If I need a root canal, what should I expect?
It should just feel like a long, boring filling. Dr. Conner will use several different kinds of anesthesia to make sure your tooth is good and numb. The rule here is if it hurts, she stops. Like other endondontic specialists in the area, Dr. Conner uses a microscope and rubber dam for the procedure. The microscope lets her see into your canals (this is also useful for seeing cracks inside your tooth to determine if your tooth is restorable). The rubber dam ensures bacteria in your mouth do not contaminate the tooth once she disinfects it. That does mean your mouth will be covered so you will need to be able to breathe through your nose during the procedure.
We use digital radiographs (x-rays) that minimize your exposure to radiation. The amount of exposure is similar to your television.
If you are feeling especially stressed or anxious, please let Dr. Conner know. She will discuss the possibility of prescribing an anxiolytic for you. There's just no need to be stressed - life is too short!
We have radio/CD players in our operatories so you can listen to the music you like best (we usually have classical on the office speakers). If you want to listen to your own mix, just bring your favorite music player.
If you have a latex allergy, please let Dr. Conner know and we will make sure all of our staff members wear latex-free gloves and use latex-free materials.
What is a root canal treatment anyway?!
Basically, the canals in your tooth have nerves and blood vessels in them (pulp tissue). When they get infected, you need to treat the infection. If you are having a lot of pain with the tooth, either the nerve is dying or there is a lot of infection. Sometimes they just die quietly and you don't know anything is wrong (eventually, infection takes over and that may cause pain). In either case, the nerves and blood vessels are removed, the canals are cleaned and disinfected to kill any bacteria, and a permanent root filling is placed inside the roots of your tooth (you still need a permanent restoration on the part of your tooth you see).
The American Association of Endodontists has great resources available. We've copied some of their basic information onto our About Endodontics pages (with permission, of course). If you want to know more, visit http://www.aae.org. We also have a video explaining a root canal procedure.
What about after it's done?
How you feel when you leave depends on how you felt when you came in. Most patients have immediate relief and feel great afterwards. If your tooth was really hurting before the root canal, it can take a few days for things to calm down. There is typically some soreness from the anesthesia and the rubber dam clamp. If appropriate, Dr. Conner will suggest taking Ibuprofen or Tylenol for a day or so to minimize the discomfort.
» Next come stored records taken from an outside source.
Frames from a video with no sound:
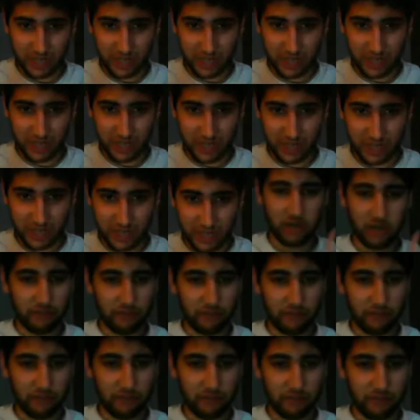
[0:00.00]
being
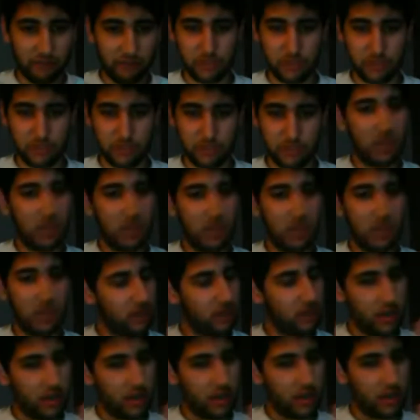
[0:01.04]
part of the news,
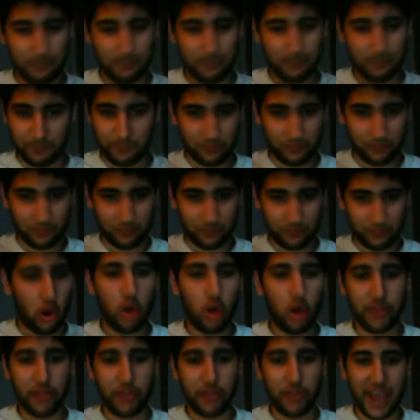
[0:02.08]
um,
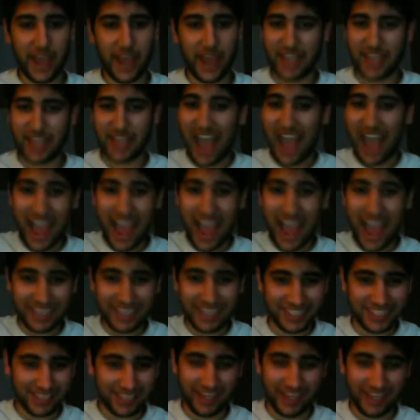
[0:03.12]
all that.
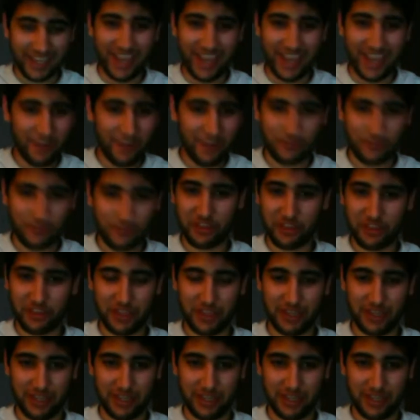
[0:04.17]
I did
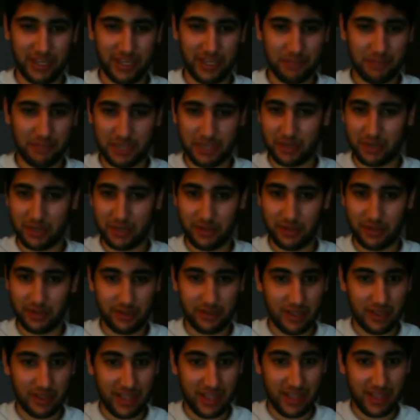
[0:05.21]
everything. And I mean,
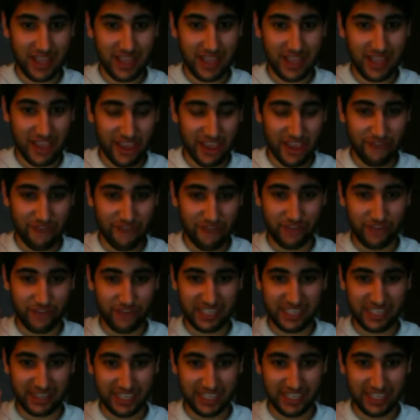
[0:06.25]
every
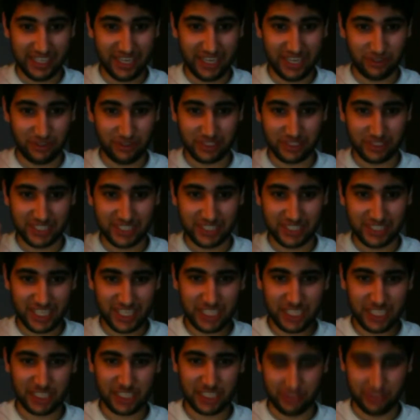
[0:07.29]
little
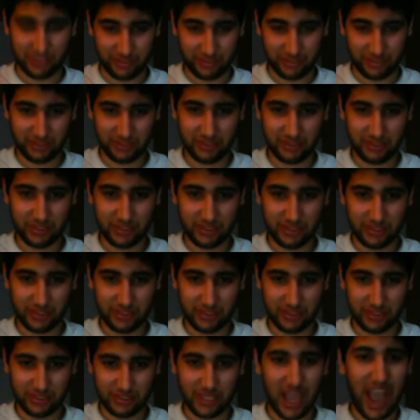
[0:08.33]
detail.
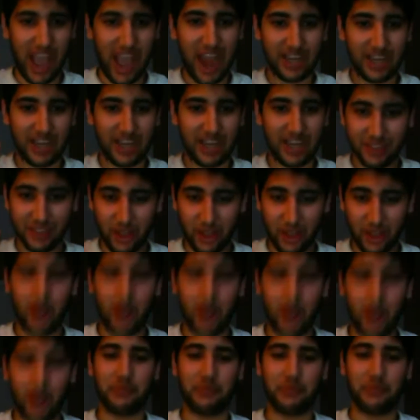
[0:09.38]
I
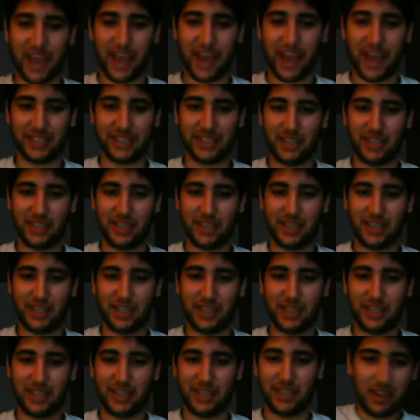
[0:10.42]
love that.
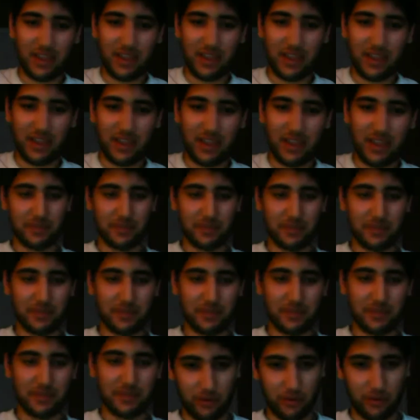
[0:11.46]
I mean,
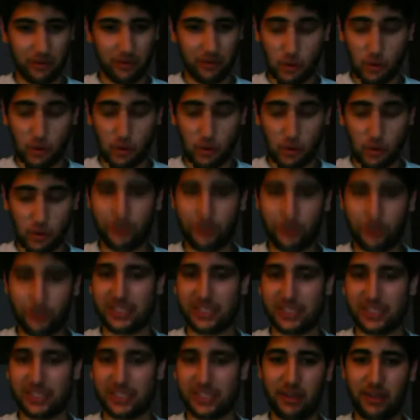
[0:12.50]
who wouldn't
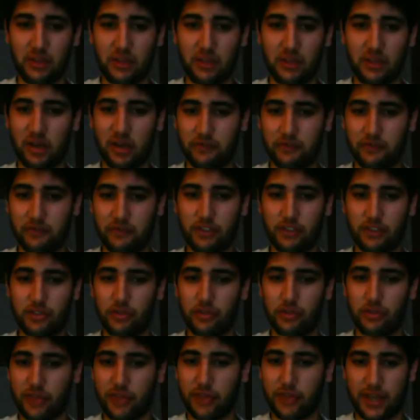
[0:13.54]
love to do
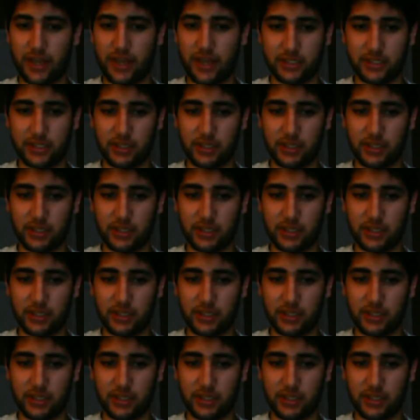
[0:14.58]
that?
If your tooth is cracked or fragile, Dr. Conner will tell you whether or not it is safe to eat on that tooth.
Once the root canal treatment is completed, Dr. Conner will refer you back to your general dentist for a permanent restoration of your tooth.
Is that all there is?
Actually, while the most common procedure is a root canal treatment, endodontists do lot more. Here are other common procedures:
Retreatment - if an endodontically treated tooth becomes re-infected, it has to be retreated. This can happen for several reasons and Dr. Conner will be happy to discuss your particular case with you.
Saving knocked out teeth - Dr. Conner can work with your dentist to save teeth that have been knocked loose or knocked out completely. The International Association of Dental Traumatology has information about dental injuries - how to prevent them and what you can do if you or someone you know has had a tooth injury.
Apicoectomy - an apicoectomy is a procedure in which the endodontist opens the gum tissue near the tooth to see the underlying bone and to remove any inflamed or infected tissue. The very end of the root is also removed.
Non-vital bleaching - your tooth can be whitened from the inside of the tooth (of course, this is only done on teeth that have had a root canal treatment). This typically takes several visits to get the color right so it matches your other teeth.
Apexogenesis, apexification, resorption, etc. - these are specialized procedures that Dr. Conner can explain if you need any of them done.